START Excerpted records
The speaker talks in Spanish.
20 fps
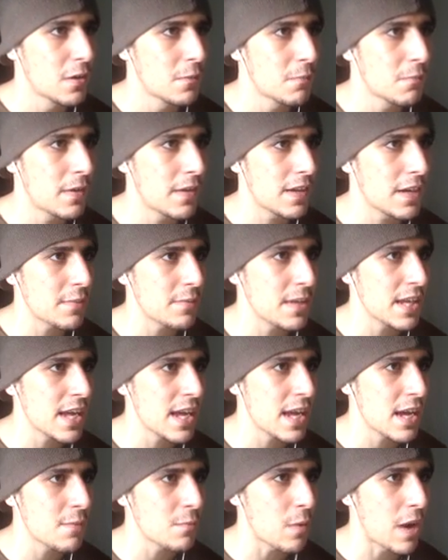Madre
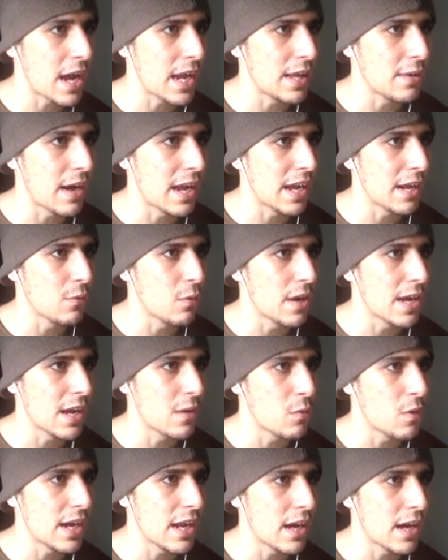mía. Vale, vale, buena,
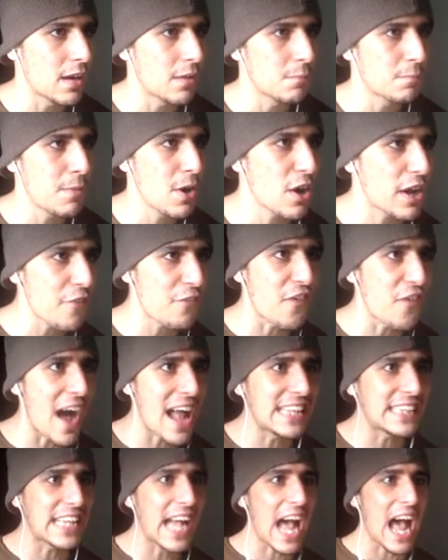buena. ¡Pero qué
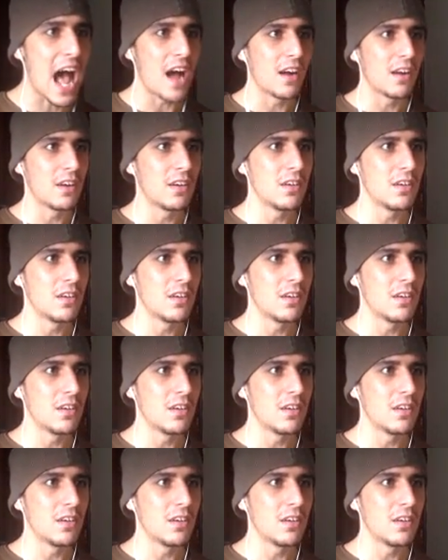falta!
END Excerpted records
START Excerpted records
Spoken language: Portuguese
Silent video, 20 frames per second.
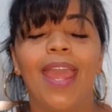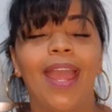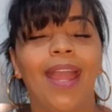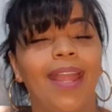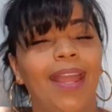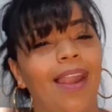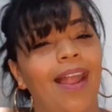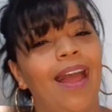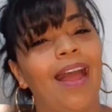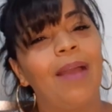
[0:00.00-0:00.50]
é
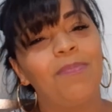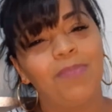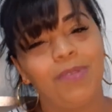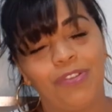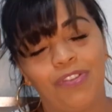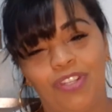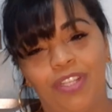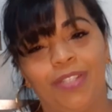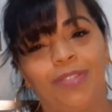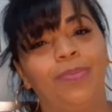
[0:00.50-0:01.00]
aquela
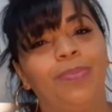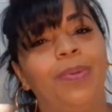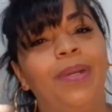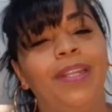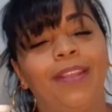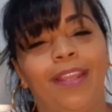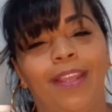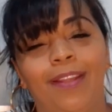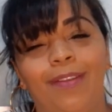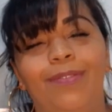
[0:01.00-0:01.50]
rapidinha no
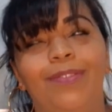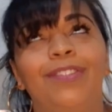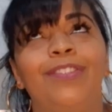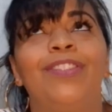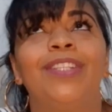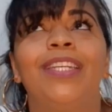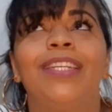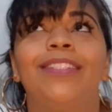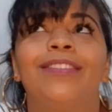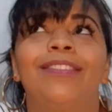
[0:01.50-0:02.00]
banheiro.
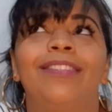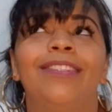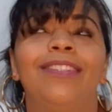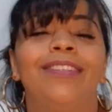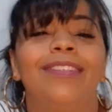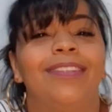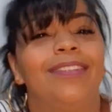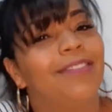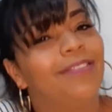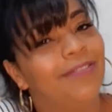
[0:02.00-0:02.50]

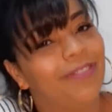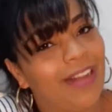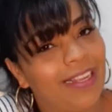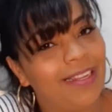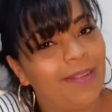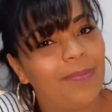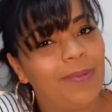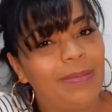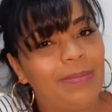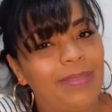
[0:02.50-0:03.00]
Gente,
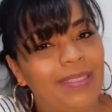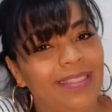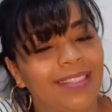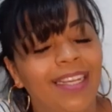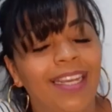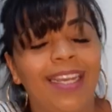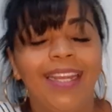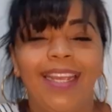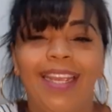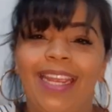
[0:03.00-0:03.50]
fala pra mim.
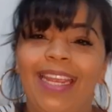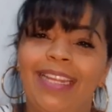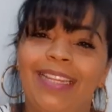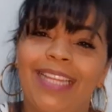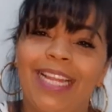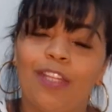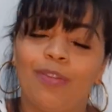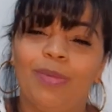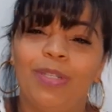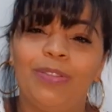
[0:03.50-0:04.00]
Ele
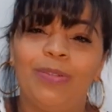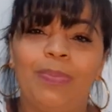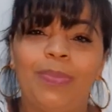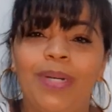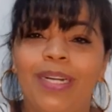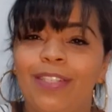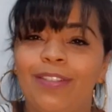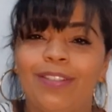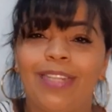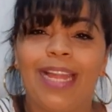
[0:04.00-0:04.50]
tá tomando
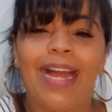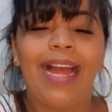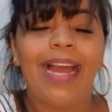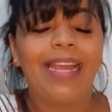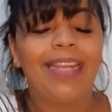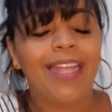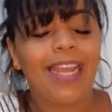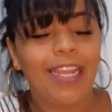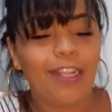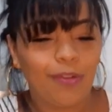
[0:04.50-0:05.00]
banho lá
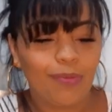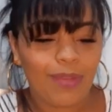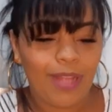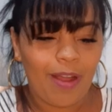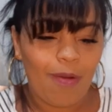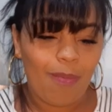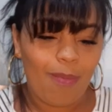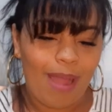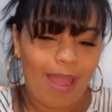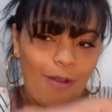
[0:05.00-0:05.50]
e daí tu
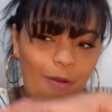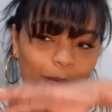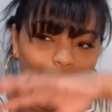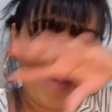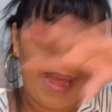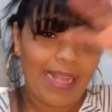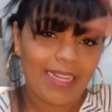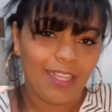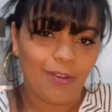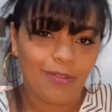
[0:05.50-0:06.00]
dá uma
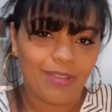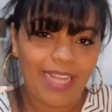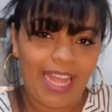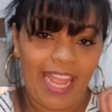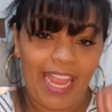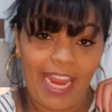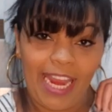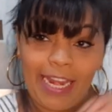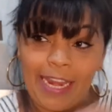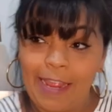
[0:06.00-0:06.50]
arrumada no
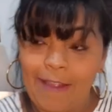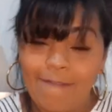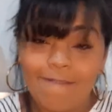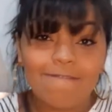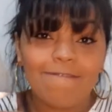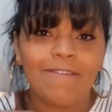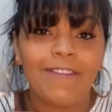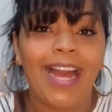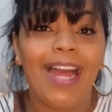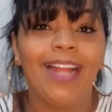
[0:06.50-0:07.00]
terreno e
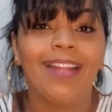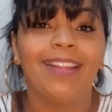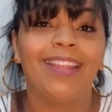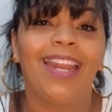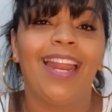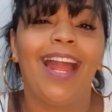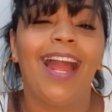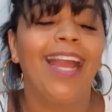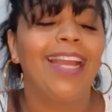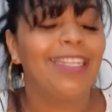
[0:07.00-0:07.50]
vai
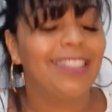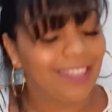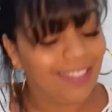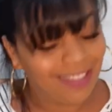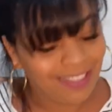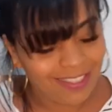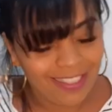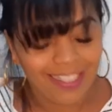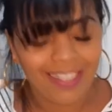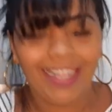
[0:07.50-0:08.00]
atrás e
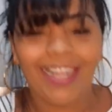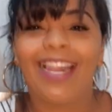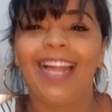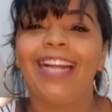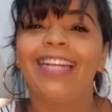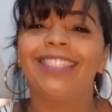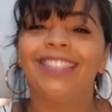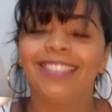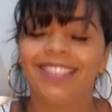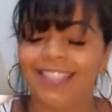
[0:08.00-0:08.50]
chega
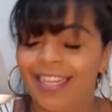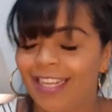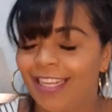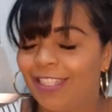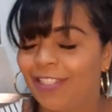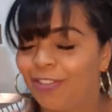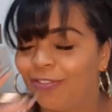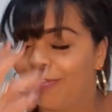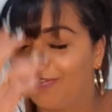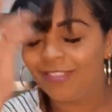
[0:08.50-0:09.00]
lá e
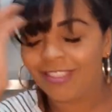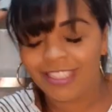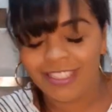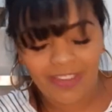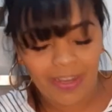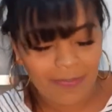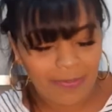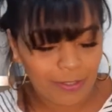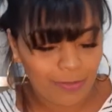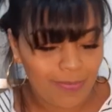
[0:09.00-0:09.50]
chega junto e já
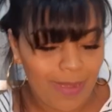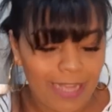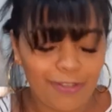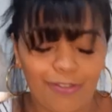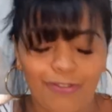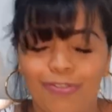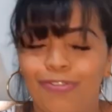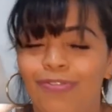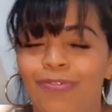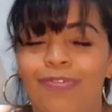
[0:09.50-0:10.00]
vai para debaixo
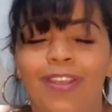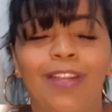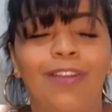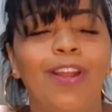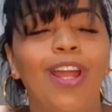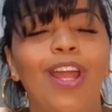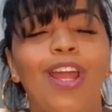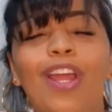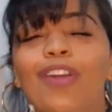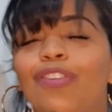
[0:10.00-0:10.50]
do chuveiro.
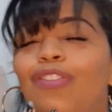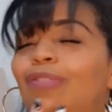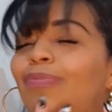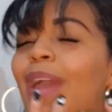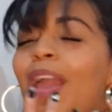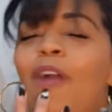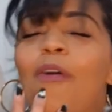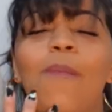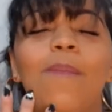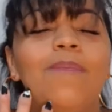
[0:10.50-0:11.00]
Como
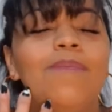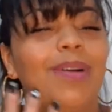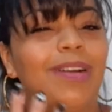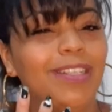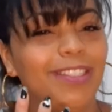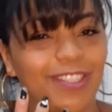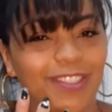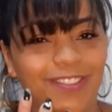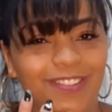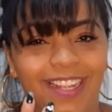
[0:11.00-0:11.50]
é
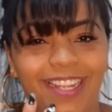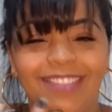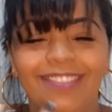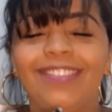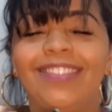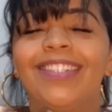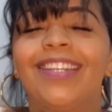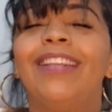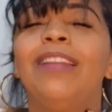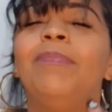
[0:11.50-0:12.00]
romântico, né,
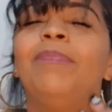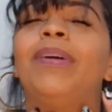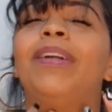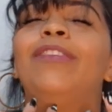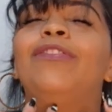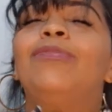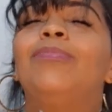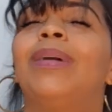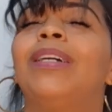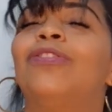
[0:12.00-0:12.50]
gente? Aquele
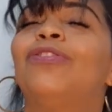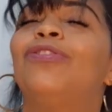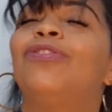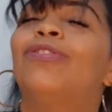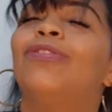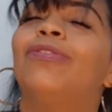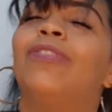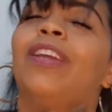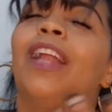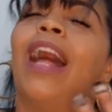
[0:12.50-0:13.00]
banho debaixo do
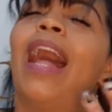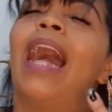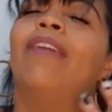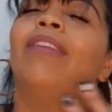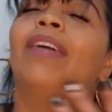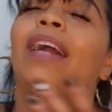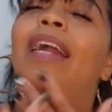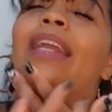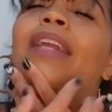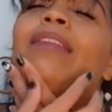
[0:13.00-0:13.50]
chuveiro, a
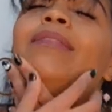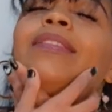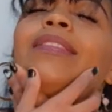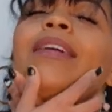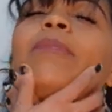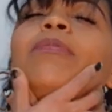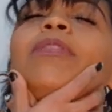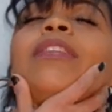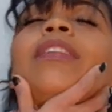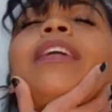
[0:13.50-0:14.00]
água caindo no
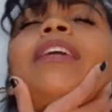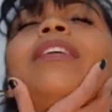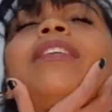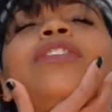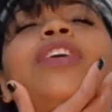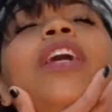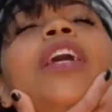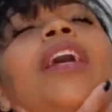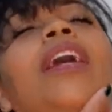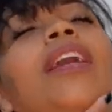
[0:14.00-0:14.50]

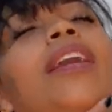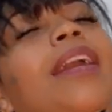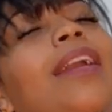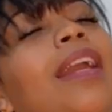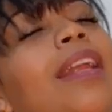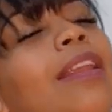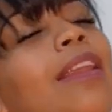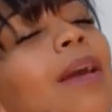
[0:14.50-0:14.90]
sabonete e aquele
END Excerpted records
START Excerpted records
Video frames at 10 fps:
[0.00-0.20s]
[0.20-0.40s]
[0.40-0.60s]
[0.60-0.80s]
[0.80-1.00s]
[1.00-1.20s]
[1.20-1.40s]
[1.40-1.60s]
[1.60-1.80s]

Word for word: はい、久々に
END Excerpted records
→ What to produce:
Scan the records for the string "frames" and show every line that contains it.

→ Solved exercise:
Silent video, 20 frames per second.
Video frames at 10 fps:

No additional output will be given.